When trying to move up to the next level, so much of it is about a calculated gamble - you look at previous ticket sales, social media stats, how quickly tickets old last time etc to see how much demand is there. Say you sold out The Tramshed 6 weeks in advance last time round in Cardiff, you probably can calculate there's enough in the tank to play the Great Hall @ Cardiff Uni next time you play Cardiff, and move up a level of venue.
When bands go on support tours say at a Cardiff Uni level, the fees are again (on average) in the low hundreds, so generally it's a loss for the band per show. But if you've got a record coming out, and it's helpful to the press + radio teams for you to do the tour to help boost your profile and (at least on paper) sell more records, it's like the Edinburgh analogy - a bit of a loss leader, if you like.
Covid was bad - I was working for my old boss at the time so was put on furlough and moved back with my parents while my wife (girlfriend at the time), who was working in A&E, took my flat. But in all honesty I thought it was all over and I'd have to get another job. Thankfully I'd been doing it long enough by then that by virtue of just hanging on in there the work eventually came back, but the business is a lot different now post covid, a lot more American / business like with promoters generally not wanting to take as many risks.
I have a teenage relative who plays in a band. They had 2 songs on Spotify and organised their own gigs and an international label found them and offered them a deal. The first thing they did was send them to a top studio to record a single. They are now in debt and there is a good chance they won't make it, but unless you are part of it people have no idea how things work these days.
Back to young Mr Winter. After doing some more research I found out that he recorded much of the album in Guitar Centres around New York before they banned him. Yes, he is in a fairly unknown band (his words) called Geese who are signed to Partisan, and he took a sabbatical from the band to record and tour his solo album, but Partisan were horrified with the results and told him not to release it as it would flop, and he would destroy his credibility. As a compromise, they suggested that he release the most happy song as a single and then move on, but he said screw you and released the album himself on Bandcamp (Partisan probably would have distributed the physical media, but I think most of the sales were digital).
What happened next surprised everybody as the album slowly gained traction as he embarked on a solo tour playing in churches and similar places. Then the media got wind of his growing reputation and the New York Times announced him as the next Bob Dylan/Leonard Cohen! There is a lot of folklore surrounding this young man and it's hard to pin down the exact details, even his age is reported differently between publications.
Anyway, he did do a totally Gen Z thing IMO by recording the the album himself and releasing it on Bandcamp, even hiring some musicians off of craigslist. The younger generation are definitely shaking things up, and I have seen first hand how they network and get things done.

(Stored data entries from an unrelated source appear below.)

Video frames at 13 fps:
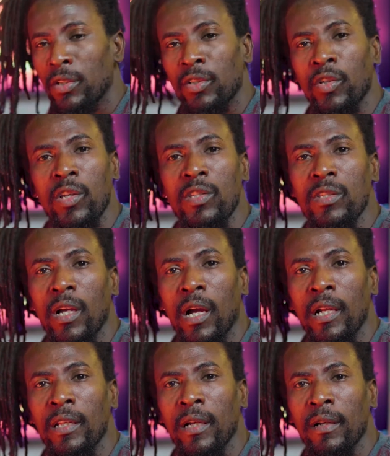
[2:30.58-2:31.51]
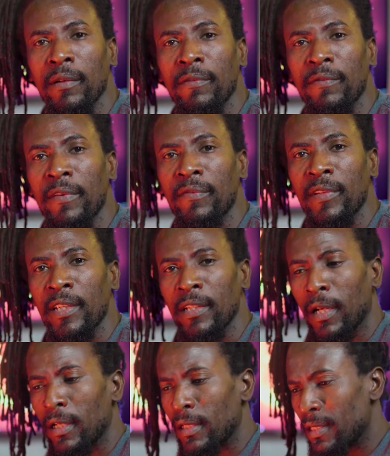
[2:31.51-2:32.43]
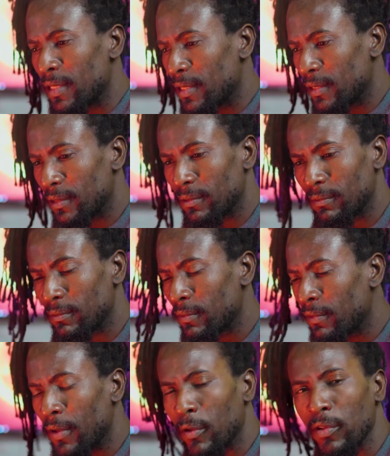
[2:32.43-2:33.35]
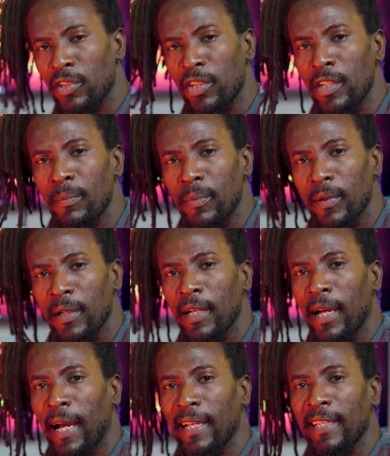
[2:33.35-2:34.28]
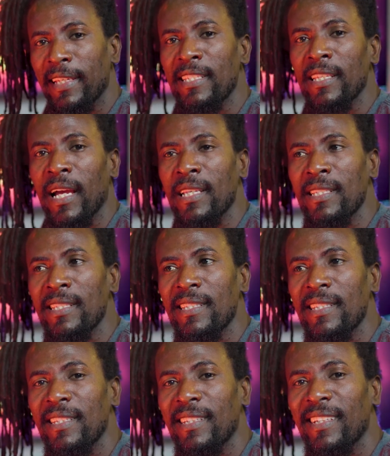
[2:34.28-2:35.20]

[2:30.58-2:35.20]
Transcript: just under $15, very cheap, and this has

You’re completely missing the point - yes, they live online but you can’t just upload a song and expect them to somehow find it!

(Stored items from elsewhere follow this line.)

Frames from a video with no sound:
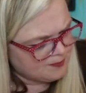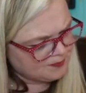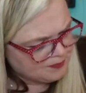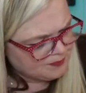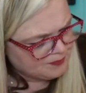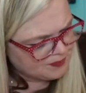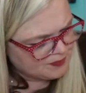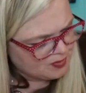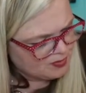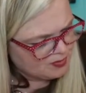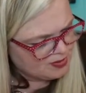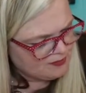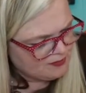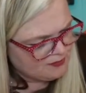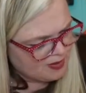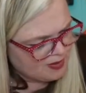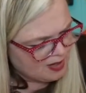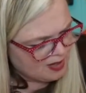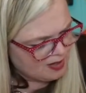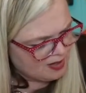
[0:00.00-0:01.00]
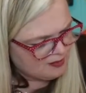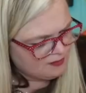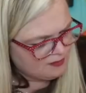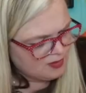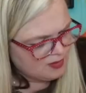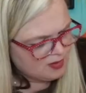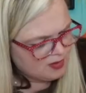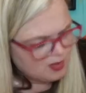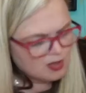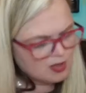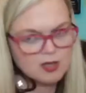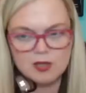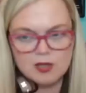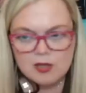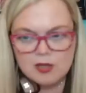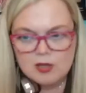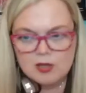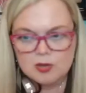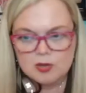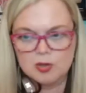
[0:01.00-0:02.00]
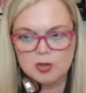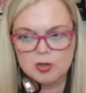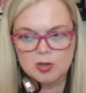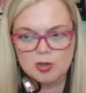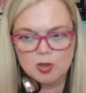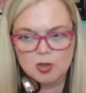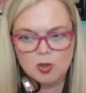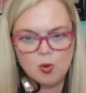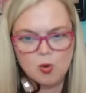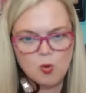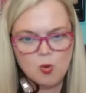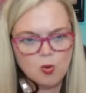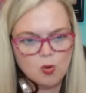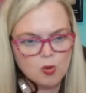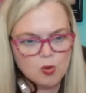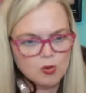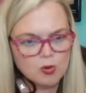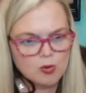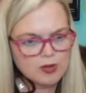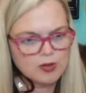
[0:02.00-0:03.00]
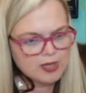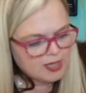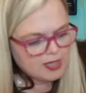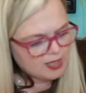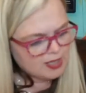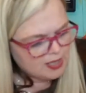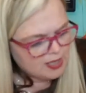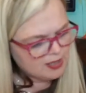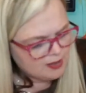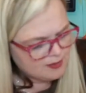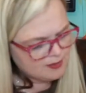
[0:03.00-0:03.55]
thirty-five. Lori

You need to get the music in front of an audience somehow, and nothing much has changed in how that happens. And the more money (or backers with money like say, a record label) you have, the bigger the audience it’ll reach.

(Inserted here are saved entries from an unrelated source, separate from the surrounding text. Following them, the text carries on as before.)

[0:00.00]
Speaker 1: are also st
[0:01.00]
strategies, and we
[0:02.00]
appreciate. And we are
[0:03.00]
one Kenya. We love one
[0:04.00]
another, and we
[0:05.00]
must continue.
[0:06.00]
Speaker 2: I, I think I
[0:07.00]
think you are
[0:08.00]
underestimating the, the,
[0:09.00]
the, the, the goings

If anything the Internet has made it harder for artists starting out, because rather than just gigging and hope A&R spot you - you’re now competing with rich kids who can spend on marketing themselves. And labels are increasingly only picking up artists with an existing following.
I’ve worked on many many campaigns for artists on both indies and majors, can you not accept that I may know a bit more than just “but the Internet!”?
I should add that a few of the campaigns I worked on included a “DIY artist, found on social media” backstory that was complete bullshit, and they’d actually had a £200k advance… but the press lap that stuff up.
If your relative is actually in debt to the “label”, rather than just having the money spent recording taken out of the royalties - that isn’t a label, they’ve been scammed.